Recent Trends in the Valuation of Distributed Solar
This evolving picture routinely delivers a combination of encouraging and sometimes disheartening developments. While the industry rejoiced with the extension of the federal Investment Tax Credit (ITC) in December of 2015, the following month saw a step backwards for rooftop solar in Nevada. Overall solar policy remains robust and supportive. The need for new solar capacity also remains strong as aging coal and nuclear plants go offline across the country. This article will serve as a synopsis of policy developments that occurred in the first quarter of 2016.
Maine is in the throes of a solar renaissance. With only 20 MW of solar currently installed new legislation proposes a revamped rate structure for distributed solar resources aimed at developing 248 MW through 2022. Under the current net metering scheme solar owners are compensated at a fluctuating kWh rate for excess generation. Under a new proposal solar installations under 250kW would enter into a 20 year fixed-rate contract with utilities for generation exported to the grid. The kWh contract price would change over time as the number of installations in the state increases and the 248 MW goal is approached. Larger commercial and community solar installations would sell their 20 year contracts at annual reverse auctions for the full output of their solar generation. Once the system is operational these customer will receive a bill credit.
Under the proposed legislation 163 MW of the 248 MW program would be set aside for residential, small business and community solar systems. For systems of all sizes solar generation is to be aggregated and sold into the New England electricity market by the Maine utilities.
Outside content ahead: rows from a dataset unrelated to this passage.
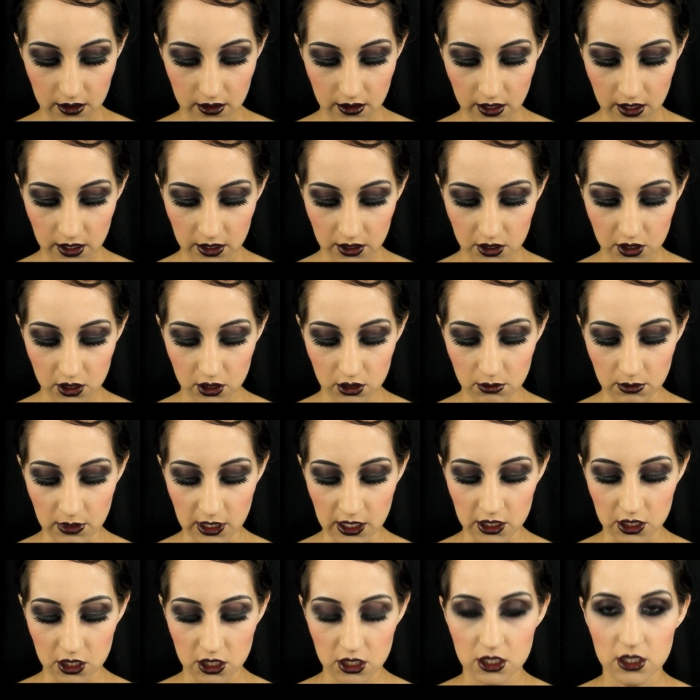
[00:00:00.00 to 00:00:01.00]
Not too
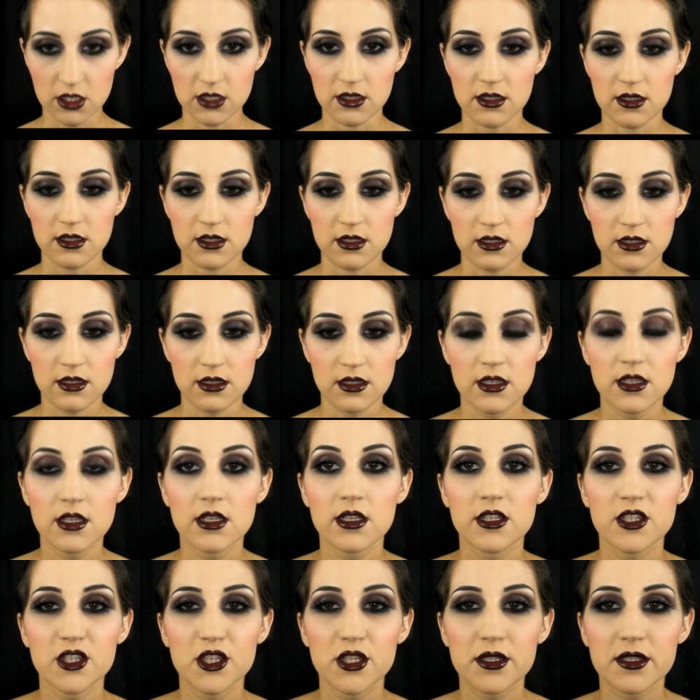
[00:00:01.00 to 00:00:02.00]
much, just
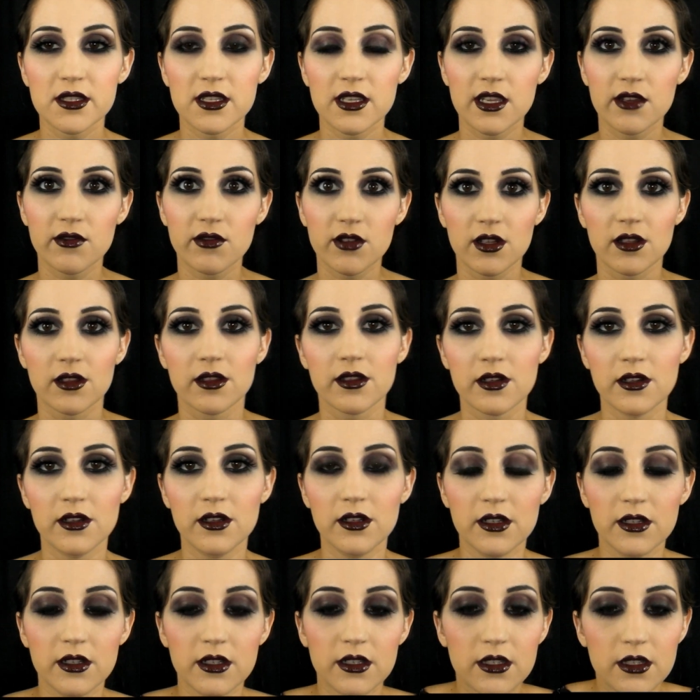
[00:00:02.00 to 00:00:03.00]
to give it a
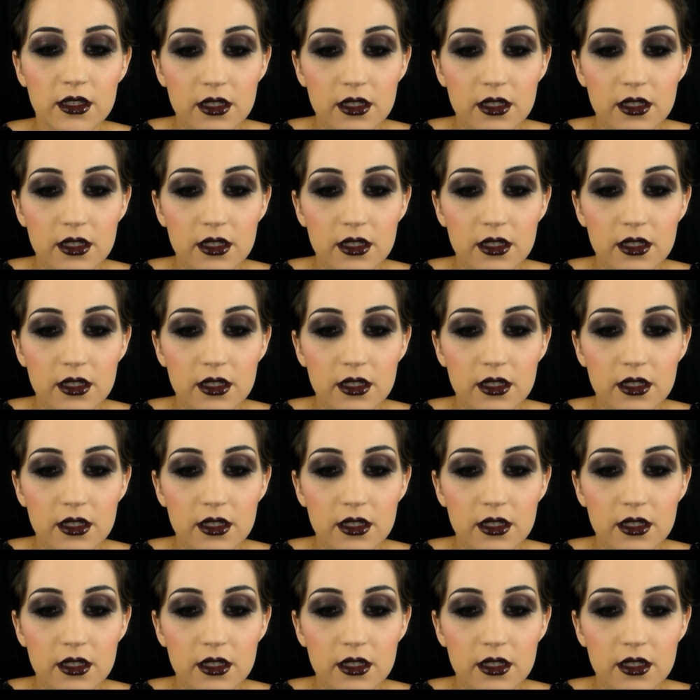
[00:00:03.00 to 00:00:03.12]
little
Although this new legislation initially received widespread support from a range of stakeholders, as of recently there has been a push to by Maine solar installers to embrace current net metering practices over adopting new legislation. Despite Maine representing a small segment of the US solar market, progress and developments to the state’s solar policy will be watched closely on the national stage as many states face similar choices pertaining to their own net metering programs.
Massachusetts is home to one of the nation’s most vibrant solar markets. The states hosts over 1GW of residential, community, commercial and utility scale installations. In recent weeks many of the larger projects have come to a screeching halt as two of the state’s most impactful incentives reached their legislative limits. While net metering caps are impacting installations in National Grid territory, all projects over 25kW can no longer qualify to generate MA solar renewable energy credits (SRECs). Although only 1,000 MW of the 1,600 MW SREC allotment has been built, the remaining capacity has been fully subscribed. Until hard details emerge on the next SREC-based program larger solar developments are on hold in the state.
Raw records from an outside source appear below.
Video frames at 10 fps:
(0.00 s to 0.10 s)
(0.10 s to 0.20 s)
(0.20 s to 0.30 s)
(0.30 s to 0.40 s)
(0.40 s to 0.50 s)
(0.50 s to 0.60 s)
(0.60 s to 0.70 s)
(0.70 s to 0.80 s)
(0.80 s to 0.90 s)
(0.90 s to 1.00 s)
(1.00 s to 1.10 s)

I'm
On a more positive note, over two-thirds of the MA House of Representatives has signed their support in favor of a bill that would increase the net metering caps. This pro-solar group has petitioned to maintain the full retail rate of compensation for excess generation from rooftop and community-shared solar projects alike.
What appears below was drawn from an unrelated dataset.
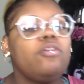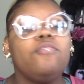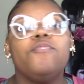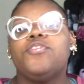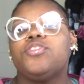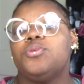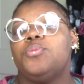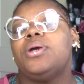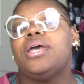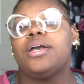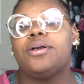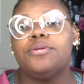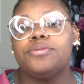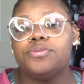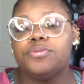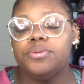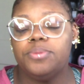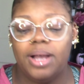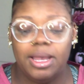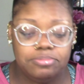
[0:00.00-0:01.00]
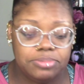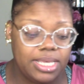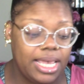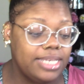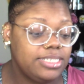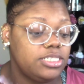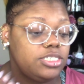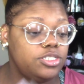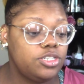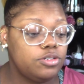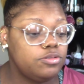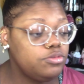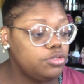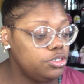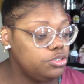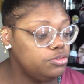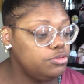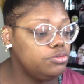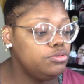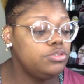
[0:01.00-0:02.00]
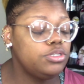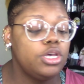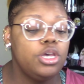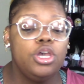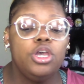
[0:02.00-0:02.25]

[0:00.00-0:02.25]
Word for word: for the way I go through wipes, I still use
Rooftop solar took off in PA with the launch of the Sunshine Solar Program in 2008. Rebates from this program paired with a healthy SREC market saw the number of solar installers increase by a full order of magnitude in a matter of a couple years. A glut of SREC supply paired with the exhaustion of the Sunshine rebate fund ultimately led to retrenchment of the solar industry in PA. The state of solar in PA may be on the cusp of a revival with the PA PUC recently voting to preserve full retail compensation for net metered solar energy fed back into the grid. Utilities also sought review of the capacity limit for distributed solar resources. Rather than bowing to the utilities request for systems limited to 110% of the facility's/home’s historical usage, a compromise was struck at 200% or 50kW. These developments are first steps on the road to recovery for the PA residential solar market.
For a short period of time the state of solar in South Dakota seemed to be looking bright. In the absence of retail net metering common is many other US states, solar customers in South Dakota are compensated at the avoided cost of generation. Although this is good practice in attaining a partially accurate picture of the value of distributed solar, the rate of compensation in SD varies by utility provider. Last month legislators considered a bill that would standardize the avoided cost compensation across the state. Solar advocates hoped this standardization would pave the way for increased solar in the state by providing customers across the state with similar payback periods. Unfortunately a legislative committee squashed the bill in a 11-2 vote. Although SD is home to cheap electricity and little in the way of solar incentives, declining costs of solar and the shuttering of aging coal plants will spur solar growth in coming years and decades.